- **Requirement**
For every line below, restate it exactly and drop the images.
------ Material shown
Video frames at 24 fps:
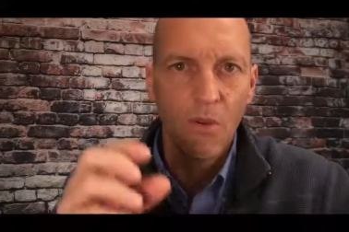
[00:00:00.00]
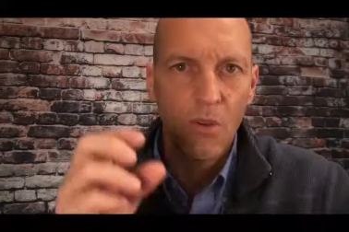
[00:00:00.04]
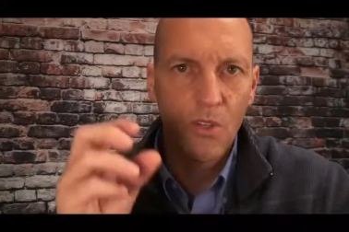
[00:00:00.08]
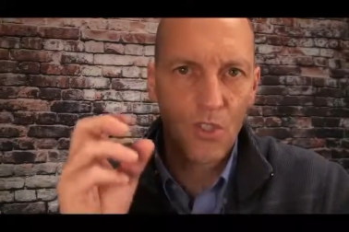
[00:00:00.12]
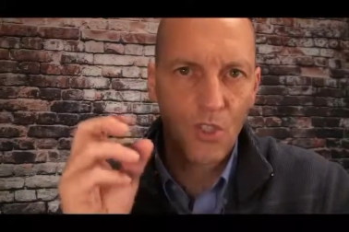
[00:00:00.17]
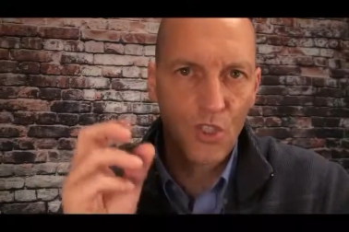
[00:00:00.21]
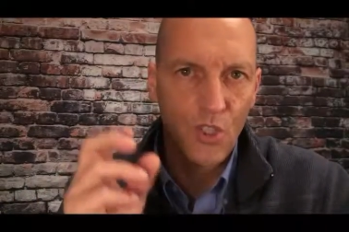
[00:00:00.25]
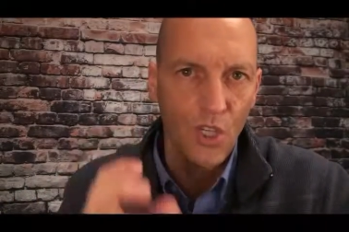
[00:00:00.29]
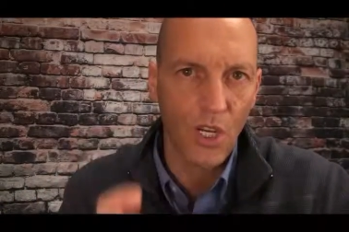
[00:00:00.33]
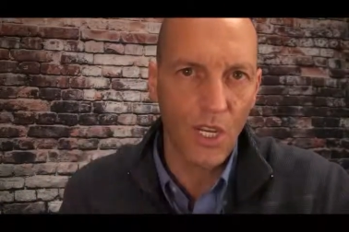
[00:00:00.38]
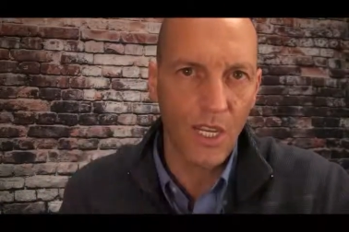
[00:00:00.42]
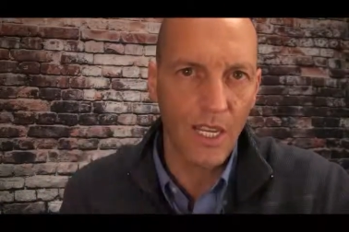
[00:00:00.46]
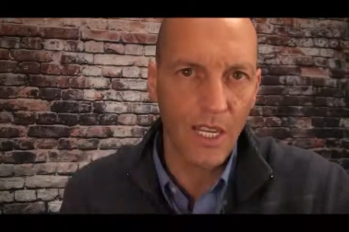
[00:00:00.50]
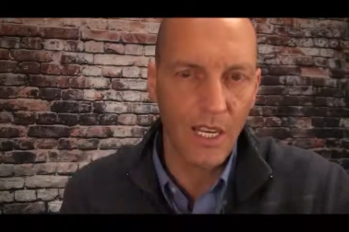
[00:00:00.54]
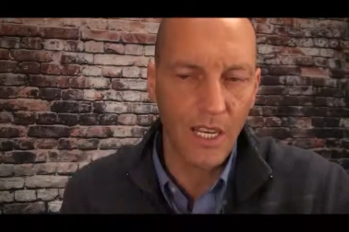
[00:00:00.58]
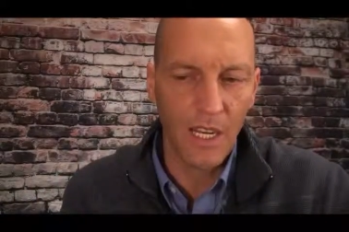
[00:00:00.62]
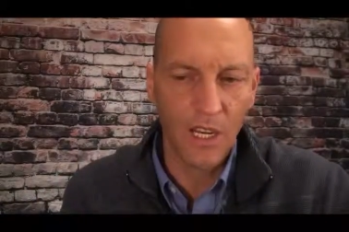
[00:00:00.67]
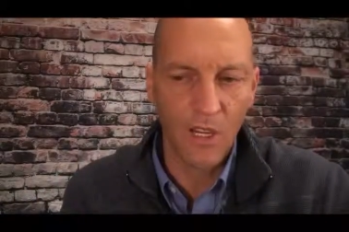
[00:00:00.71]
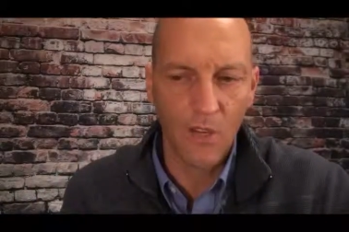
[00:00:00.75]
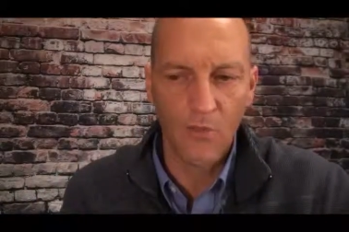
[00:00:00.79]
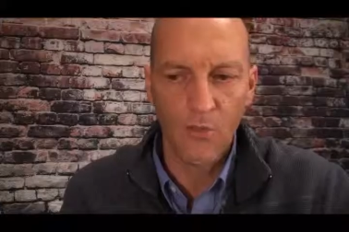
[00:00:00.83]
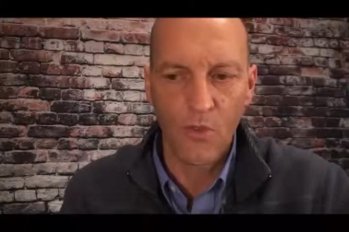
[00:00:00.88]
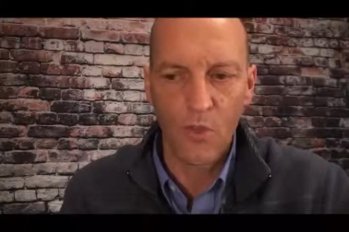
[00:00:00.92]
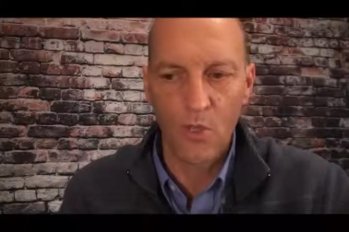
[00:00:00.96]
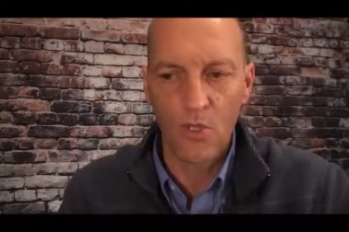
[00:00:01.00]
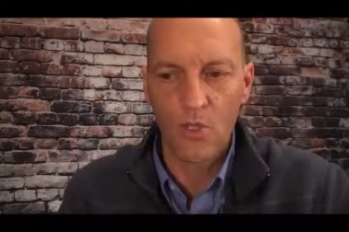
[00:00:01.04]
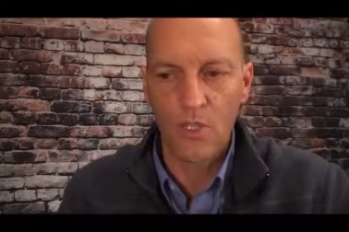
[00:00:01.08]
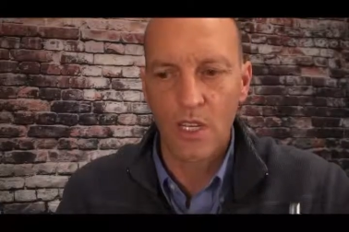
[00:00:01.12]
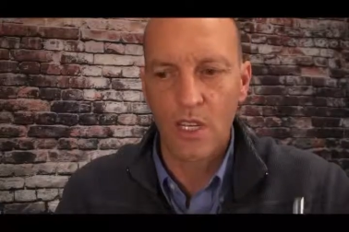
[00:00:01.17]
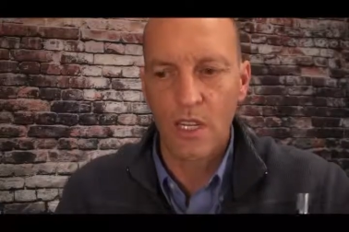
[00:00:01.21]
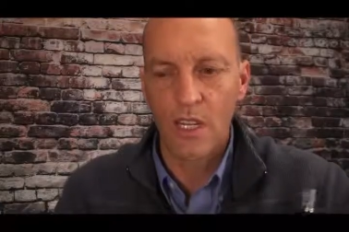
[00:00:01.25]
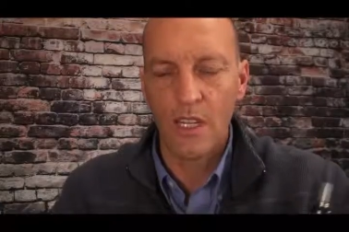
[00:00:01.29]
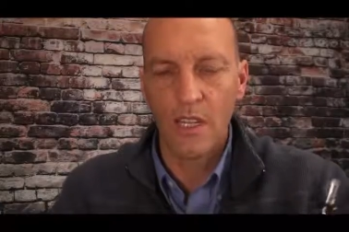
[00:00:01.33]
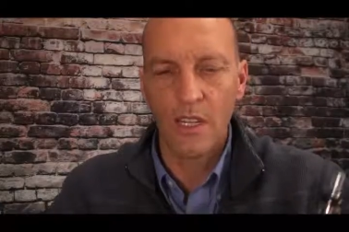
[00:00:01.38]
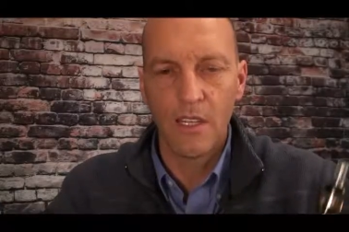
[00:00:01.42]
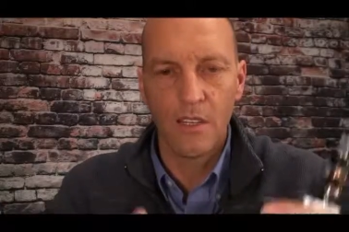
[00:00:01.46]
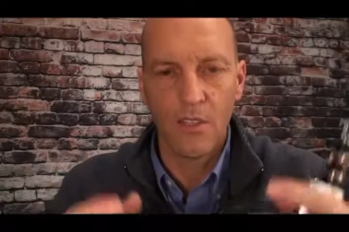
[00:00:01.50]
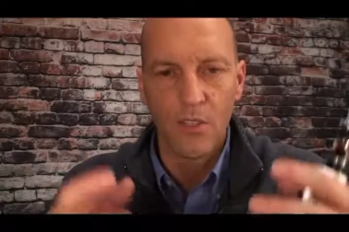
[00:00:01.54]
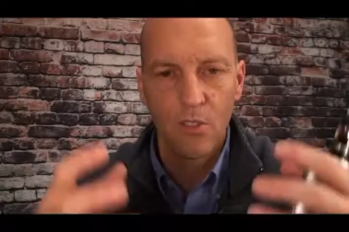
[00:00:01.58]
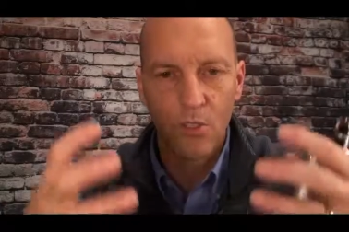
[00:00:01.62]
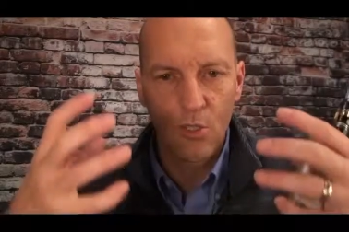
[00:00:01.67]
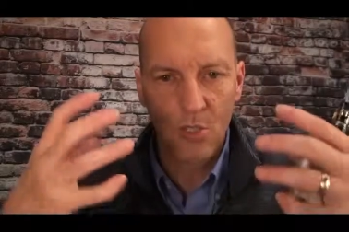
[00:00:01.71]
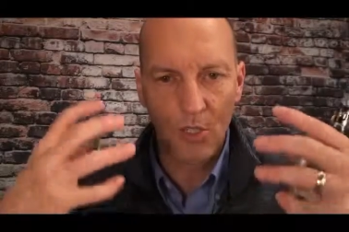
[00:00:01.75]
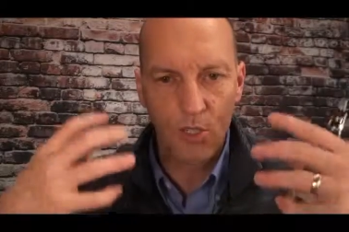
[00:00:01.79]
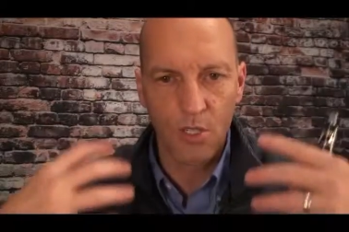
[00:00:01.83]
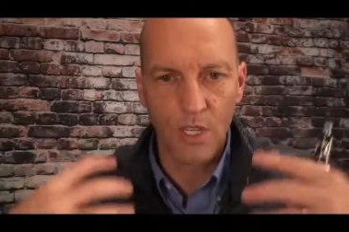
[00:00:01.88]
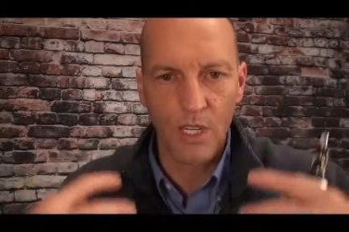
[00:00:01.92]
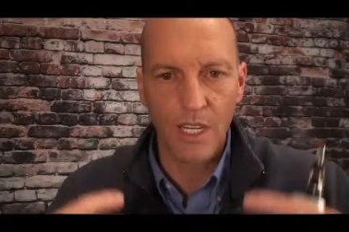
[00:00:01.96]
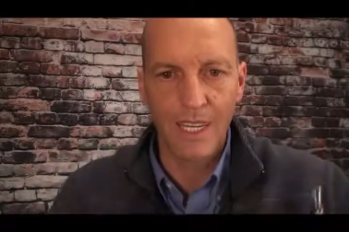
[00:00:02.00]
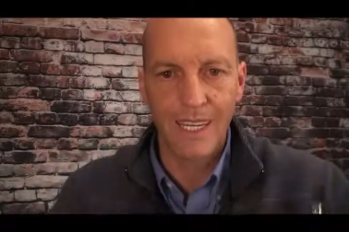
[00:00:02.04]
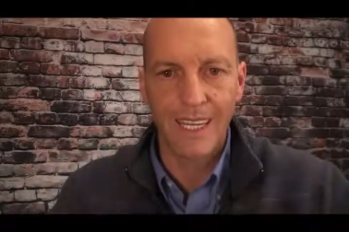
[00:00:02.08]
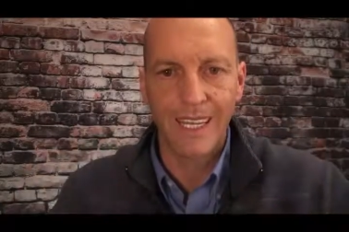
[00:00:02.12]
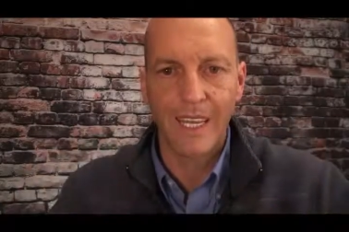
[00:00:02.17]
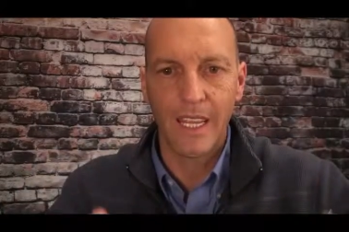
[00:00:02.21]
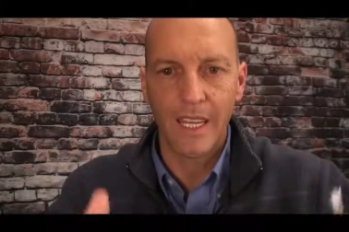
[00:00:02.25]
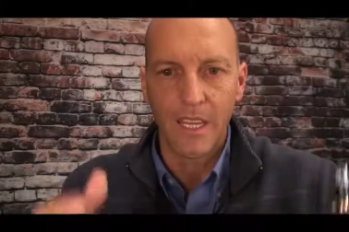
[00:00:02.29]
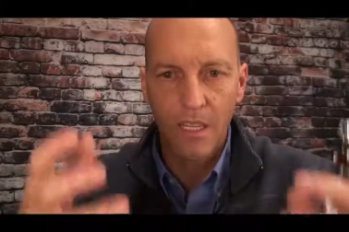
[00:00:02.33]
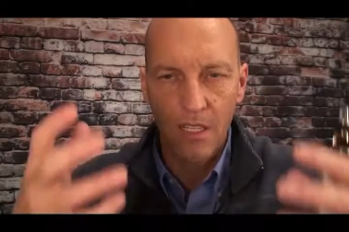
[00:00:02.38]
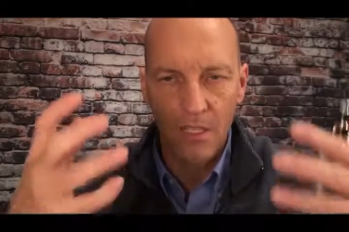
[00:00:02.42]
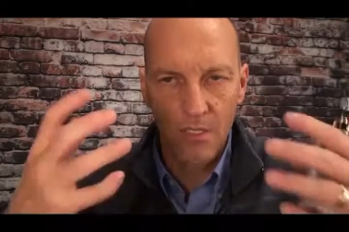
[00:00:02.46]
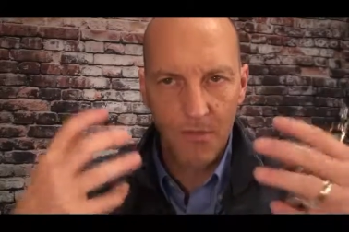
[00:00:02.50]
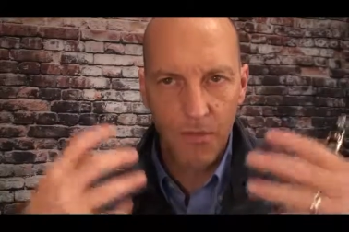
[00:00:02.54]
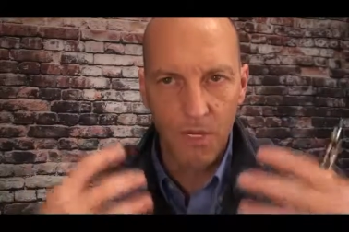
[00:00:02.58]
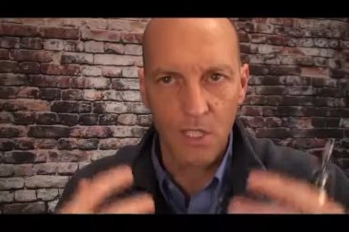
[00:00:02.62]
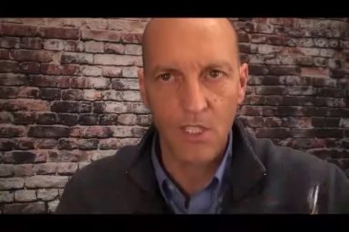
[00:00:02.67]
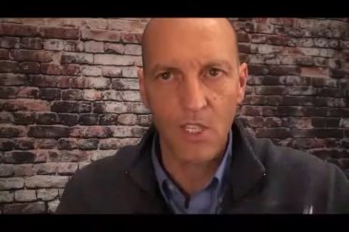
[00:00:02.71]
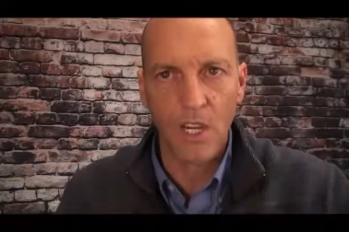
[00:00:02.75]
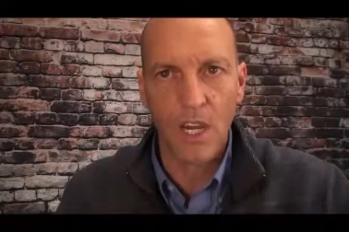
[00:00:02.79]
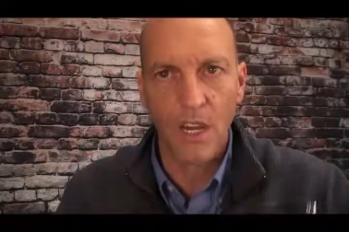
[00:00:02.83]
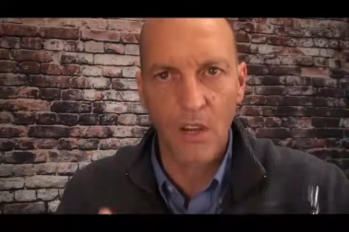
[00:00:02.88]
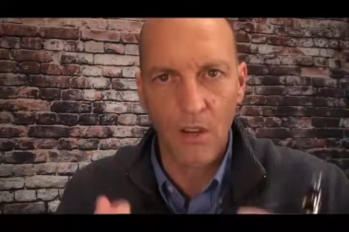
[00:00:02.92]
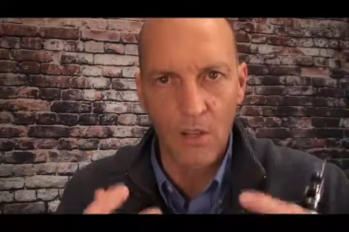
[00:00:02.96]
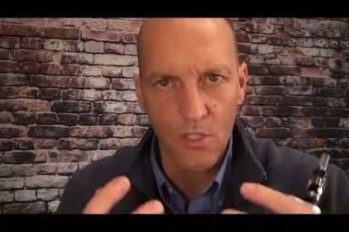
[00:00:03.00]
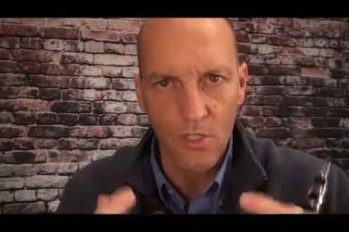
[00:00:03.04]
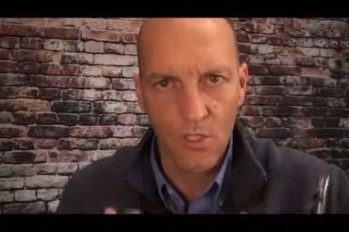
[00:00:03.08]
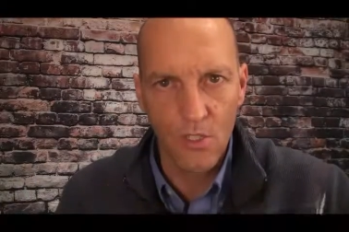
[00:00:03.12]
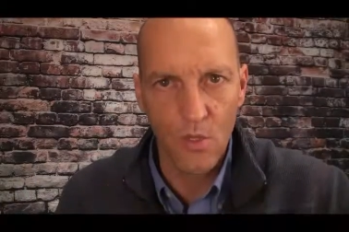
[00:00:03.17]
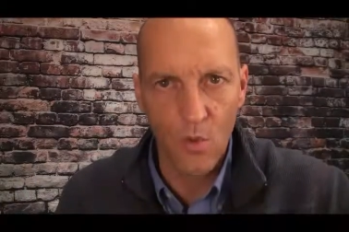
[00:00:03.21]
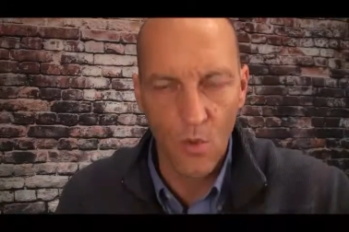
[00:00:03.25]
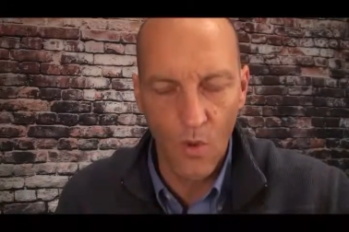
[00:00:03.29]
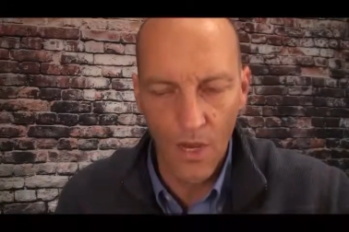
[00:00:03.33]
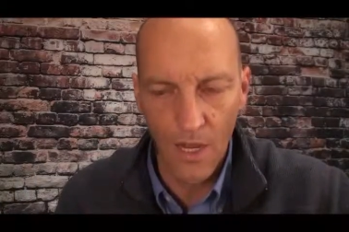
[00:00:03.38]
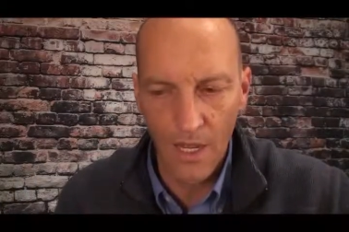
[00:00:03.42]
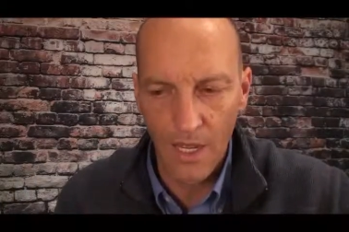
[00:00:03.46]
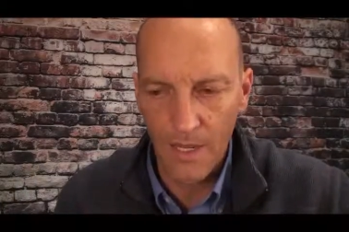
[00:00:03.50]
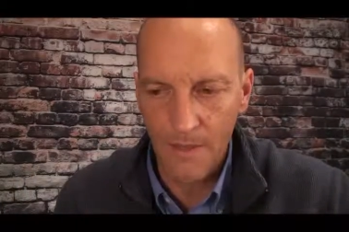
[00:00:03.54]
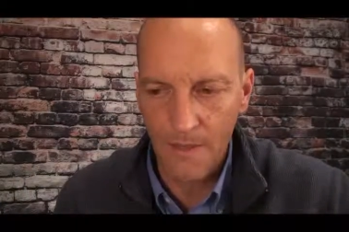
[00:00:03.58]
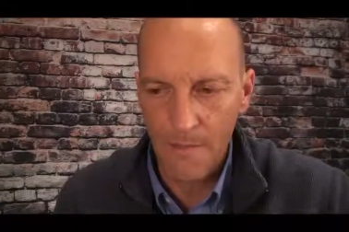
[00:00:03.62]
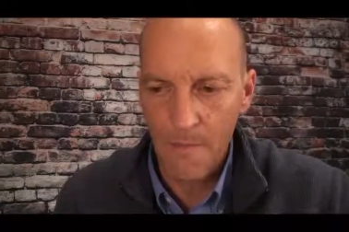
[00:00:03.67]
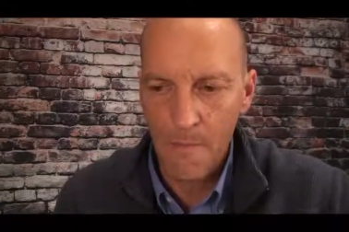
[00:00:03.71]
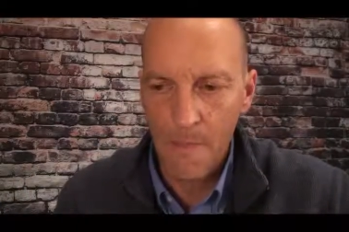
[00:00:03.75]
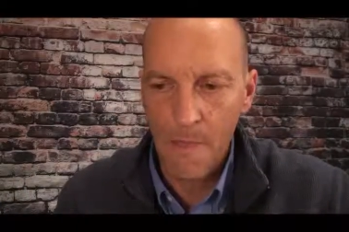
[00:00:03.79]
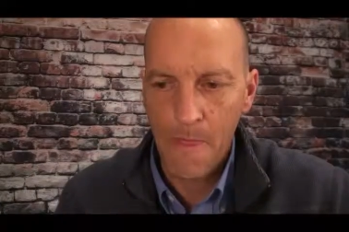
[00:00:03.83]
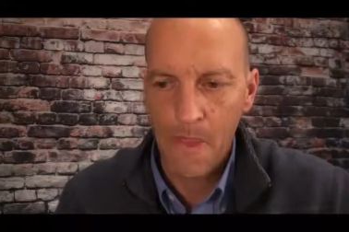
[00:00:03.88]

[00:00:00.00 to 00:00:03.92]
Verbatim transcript: with giant airflows on it and you're just going to get as much air as you want.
------------
- **Exercise answer**
Video frames at 24 fps:
[00:00:00.00]
[00:00:00.04]
[00:00:00.08]
[00:00:00.12]
[00:00:00.17]
[00:00:00.21]
[00:00:00.25]
[00:00:00.29]
[00:00:00.33]
[00:00:00.38]
[00:00:00.42]
[00:00:00.46]
[00:00:00.50]
[00:00:00.54]
[00:00:00.58]
[00:00:00.62]
[00:00:00.67]
[00:00:00.71]
[00:00:00.75]
[00:00:00.79]
[00:00:00.83]
[00:00:00.88]
[00:00:00.92]
[00:00:00.96]
[00:00:01.00]
[00:00:01.04]
[00:00:01.08]
[00:00:01.12]
[00:00:01.17]
[00:00:01.21]
[00:00:01.25]
[00:00:01.29]
[00:00:01.33]
[00:00:01.38]
[00:00:01.42]
[00:00:01.46]
[00:00:01.50]
[00:00:01.54]
[00:00:01.58]
[00:00:01.62]
[00:00:01.67]
[00:00:01.71]
[00:00:01.75]
[00:00:01.79]
[00:00:01.83]
[00:00:01.88]
[00:00:01.92]
[00:00:01.96]
[00:00:02.00]
[00:00:02.04]
[00:00:02.08]
[00:00:02.12]
[00:00:02.17]
[00:00:02.21]
[00:00:02.25]
[00:00:02.29]
[00:00:02.33]
[00:00:02.38]
[00:00:02.42]
[00:00:02.46]
[00:00:02.50]
[00:00:02.54]
[00:00:02.58]
[00:00:02.62]
[00:00:02.67]
[00:00:02.71]
[00:00:02.75]
[00:00:02.79]
[00:00:02.83]
[00:00:02.88]
[00:00:02.92]
[00:00:02.96]
[00:00:03.00]
[00:00:03.04]
[00:00:03.08]
[00:00:03.12]
[00:00:03.17]
[00:00:03.21]
[00:00:03.25]
[00:00:03.29]
[00:00:03.33]
[00:00:03.38]
[00:00:03.42]
[00:00:03.46]
[00:00:03.50]
[00:00:03.54]
[00:00:03.58]
[00:00:03.62]
[00:00:03.67]
[00:00:03.71]
[00:00:03.75]
[00:00:03.79]
[00:00:03.83]
[00:00:03.88]

[00:00:00.00 to 00:00:03.92]
Verbatim transcript: with giant airflows on it and you're just going to get as much air as you want.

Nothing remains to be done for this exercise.